Мне легко отсчитывать свой точный возраст, что важно, когда тебе суждено прожить дольше одной человеческой жизни. Я пришёл в этот мир перед рассветом, в шестой день пятого месяца две тысячи семьдесят седьмого года, названного годом красного огненного петуха. В этот день православные христиане почитают Георгия Победоносца. Георгием меня по итогу не нарекли, но прозвище Победоносец в определённый момент моей жизни закрепилось за мной, как прочное напоминание о моём происхождении. И огонь вспыхивает везде, где я задерживаюсь надолго.

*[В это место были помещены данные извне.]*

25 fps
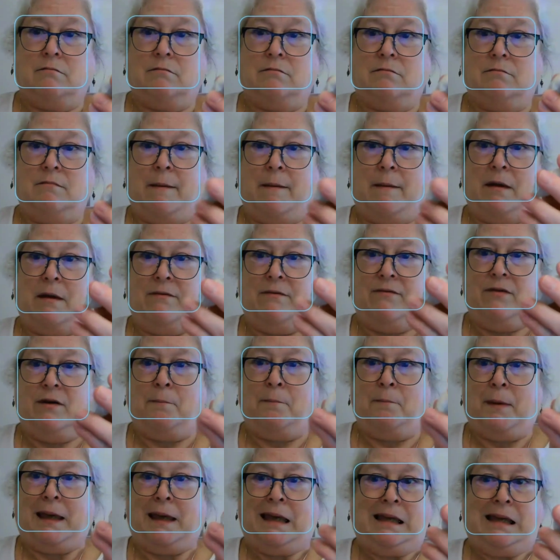maybe even
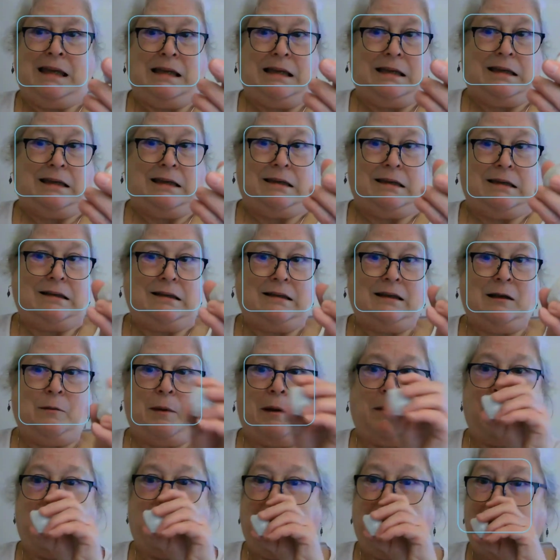pink, a little
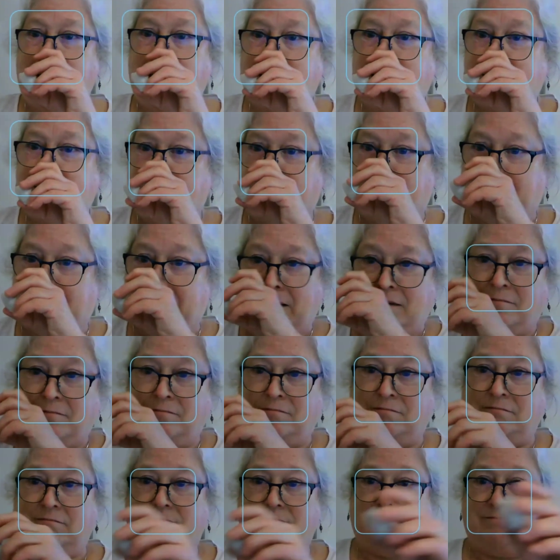bit pink, but
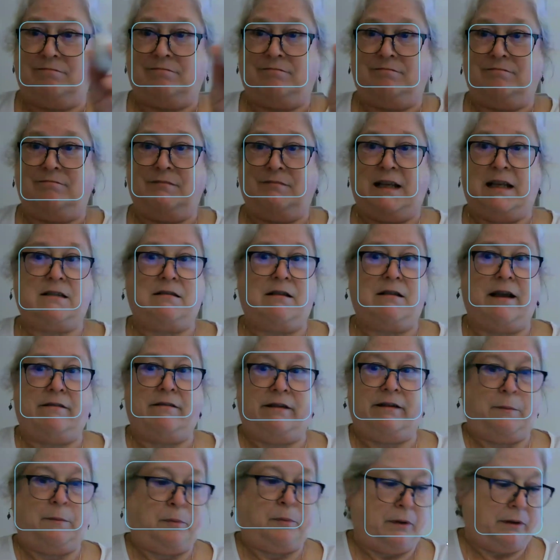less
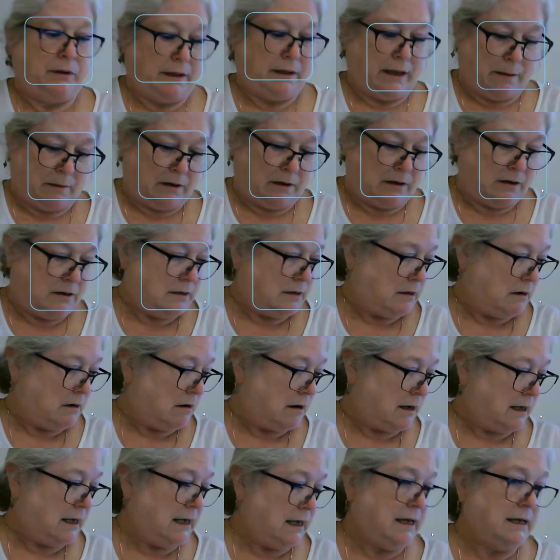likely to put them into our
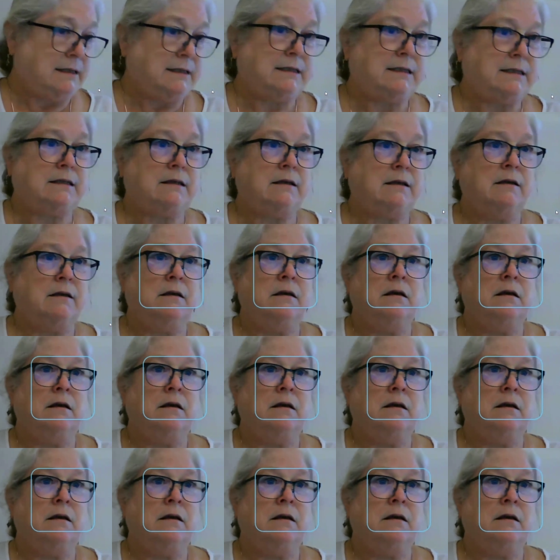kits.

Я помню себя с малых лет, ещё до того времени, как научился ходить – даже самые отдалённые и кажущиеся забытыми образы прошлого восстанавливаются во время перерождения. По неизвестной мне причине, самое яркое воспоминание из давно канувшего в Лету времени – ночь рождения моей сестры и смерти моей матери.

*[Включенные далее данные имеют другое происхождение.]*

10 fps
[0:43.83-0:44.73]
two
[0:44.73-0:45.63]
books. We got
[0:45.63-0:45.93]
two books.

Мать моя была красивой женщиной. У неё были очень густые и немного вьющиеся каштановые волосы длиной до поясницы, которые она неизменно заплетала в тугую косу, привычно украшаемую разноцветными лентами. Я с братом внешностью вышли совсем непохожими на эту невероятную женщину: мы с рождения походили на черноволосого отца, но так как я всю жизнь знал его с густой, длинной и ровно подстриженной бородой, и густыми волосами длиной до плеч – образ славянского манера, как и образы большинства людей, бывших мне близкими в первые годы моей жизни, – я могу лишь утверждать, что у меня такой же ровный нос, какой был у него, и изначально у меня был цвет его глаз, пока их летняя зелень не смешалась с металлической серостью и не образовала новый оттенок.
Та далёкая ночь…
В погружённой в декабрьский мрак комнате горел живым огнём фонарь “летучая мышь”, освещая неровным светом грубые бревенчатые стены, массивную деревянную мебель отцовской работы и не покрытый коврами деревянный пол, по которому странно бегали дрожащие тени, отбрасываемые покачивающимися от сквозняка, грубыми льняными шторами. Несколько минут назад в соседней комнате стих материнский вопль, разрывающий мою испуганную детскую душу, и я перестал зажимать своими вспотевшими ладошками уши Ратибора. Мы с братом прятались на новой русской печи, построенной по старинному манеру, лежали на старых и очень больших гусиных подушках, с головами накрывшись обработанной овчиной, и в темноте, против воли, слушали страдания роженицы, прерываемые заунывными завываниями северного ветра, безжалостно врезающегося в стены нашей крепкой избы, также отстроенной по старинному манеру ещё до нашего рождения. Мать рожала долго: схватки начались перед закатом, и до рассвета оставалось совсем недолго, когда она вдруг умолкла. Подождав совсем немного и всё-таки отстранив руки от Ратибора, я, по его мерному сопению и его переставшим мокнуть от слёз щекам, понял, что он заснул. Аккуратно, чтобы не разбудить младшего, я спустился с печи по грубой деревянной лестнице на широкую лавку, а с неё тихо спрыгнул на голый пол. Я хотел узнать, почему мама замолчала, хотел открыть ведущую в соседнюю комнату тяжёлую деревянную дверь с резной ручкой в виде совы, но вдруг дверь сама отворилась прямо передо мной. От детского испуга я резко отпрянул назад и невольно сел на лавку, и в следующую секунду отец протянул прямо в мои руки свёрток белой материи, который сразу же показался моим ещё не успевшим налиться силой рукам необычайно тяжёлым. Увидев, что мне вверили крошечное дитя, я испугался ещё сильнее и чуть было не протянул свёрток назад отцу, как вдруг он положил свои большие руки поверх моих и, заглянув в мои глаза, впервые в жизни заговорил со мной на равных – с этой ночи он только так со мной и разговаривал, как мужчина с мужчиной. Он сказал: "Держи её крепко, Добронрав. Это твоя сестра. С этого момента ты должен заботиться о ней так же, как заботишься о Ратиборе". Я тут же интуитивно прижал свёрток к себе покрепче, отчего младенец вдруг закряхтел, а отец, больше не обращая внимания на мой испуг, ушёл назад, в комнату к моей умирающей матери, и не выходил оттуда следующие сутки… Может быть это странно, но в дальнейшем всякий раз, когда я держал в руках вверенную мне кроху, она забывала плакать.